DATA TO EXAMINE below:

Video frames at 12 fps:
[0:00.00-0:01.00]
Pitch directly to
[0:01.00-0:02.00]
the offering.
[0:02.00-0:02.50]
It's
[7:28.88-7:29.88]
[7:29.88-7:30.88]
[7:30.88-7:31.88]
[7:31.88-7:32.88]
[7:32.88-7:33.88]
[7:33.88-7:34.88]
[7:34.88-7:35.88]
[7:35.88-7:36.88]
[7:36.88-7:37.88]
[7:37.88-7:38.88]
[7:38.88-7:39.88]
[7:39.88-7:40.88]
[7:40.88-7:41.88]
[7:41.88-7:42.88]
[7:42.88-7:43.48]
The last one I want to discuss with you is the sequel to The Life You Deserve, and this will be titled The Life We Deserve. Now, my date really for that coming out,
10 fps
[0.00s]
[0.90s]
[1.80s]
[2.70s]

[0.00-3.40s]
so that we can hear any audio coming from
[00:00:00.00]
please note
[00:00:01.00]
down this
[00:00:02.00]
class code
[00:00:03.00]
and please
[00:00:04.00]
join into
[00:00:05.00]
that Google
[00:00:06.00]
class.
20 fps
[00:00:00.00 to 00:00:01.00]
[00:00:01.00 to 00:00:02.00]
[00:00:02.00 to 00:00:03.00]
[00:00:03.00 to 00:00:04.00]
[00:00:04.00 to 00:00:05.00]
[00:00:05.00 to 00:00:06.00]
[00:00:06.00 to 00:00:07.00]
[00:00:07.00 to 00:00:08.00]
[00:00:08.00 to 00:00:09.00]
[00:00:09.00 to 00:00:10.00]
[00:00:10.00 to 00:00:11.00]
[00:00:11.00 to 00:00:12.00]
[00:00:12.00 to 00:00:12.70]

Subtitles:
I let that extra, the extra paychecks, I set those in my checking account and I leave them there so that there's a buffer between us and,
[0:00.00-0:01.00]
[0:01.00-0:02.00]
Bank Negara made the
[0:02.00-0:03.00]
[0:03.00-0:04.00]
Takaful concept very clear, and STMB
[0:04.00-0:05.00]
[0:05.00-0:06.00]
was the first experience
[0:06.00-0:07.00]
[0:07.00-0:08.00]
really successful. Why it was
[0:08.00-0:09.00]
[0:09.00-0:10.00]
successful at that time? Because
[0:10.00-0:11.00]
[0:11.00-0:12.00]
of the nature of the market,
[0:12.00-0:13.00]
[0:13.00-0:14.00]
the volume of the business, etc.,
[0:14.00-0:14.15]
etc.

End of DATA TO EXAMINE.

Take the lines above from the one containing "[00:00:03.00 to 00:00:04.00]" to the one containing "[0:10.00-0:11.00]" and retype them exactly, both ends included, with nothing added.

[00:00:03.00 to 00:00:04.00]
[00:00:04.00 to 00:00:05.00]
[00:00:05.00 to 00:00:06.00]
[00:00:06.00 to 00:00:07.00]
[00:00:07.00 to 00:00:08.00]
[00:00:08.00 to 00:00:09.00]
[00:00:09.00 to 00:00:10.00]
[00:00:10.00 to 00:00:11.00]
[00:00:11.00 to 00:00:12.00]
[00:00:12.00 to 00:00:12.70]

Subtitles:
I let that extra, the extra paychecks, I set those in my checking account and I leave them there so that there's a buffer between us and,
[0:00.00-0:01.00]
[0:01.00-0:02.00]
Bank Negara made the
[0:02.00-0:03.00]
[0:03.00-0:04.00]
Takaful concept very clear, and STMB
[0:04.00-0:05.00]
[0:05.00-0:06.00]
was the first experience
[0:06.00-0:07.00]
[0:07.00-0:08.00]
really successful. Why it was
[0:08.00-0:09.00]
[0:09.00-0:10.00]
successful at that time? Because
[0:10.00-0:11.00]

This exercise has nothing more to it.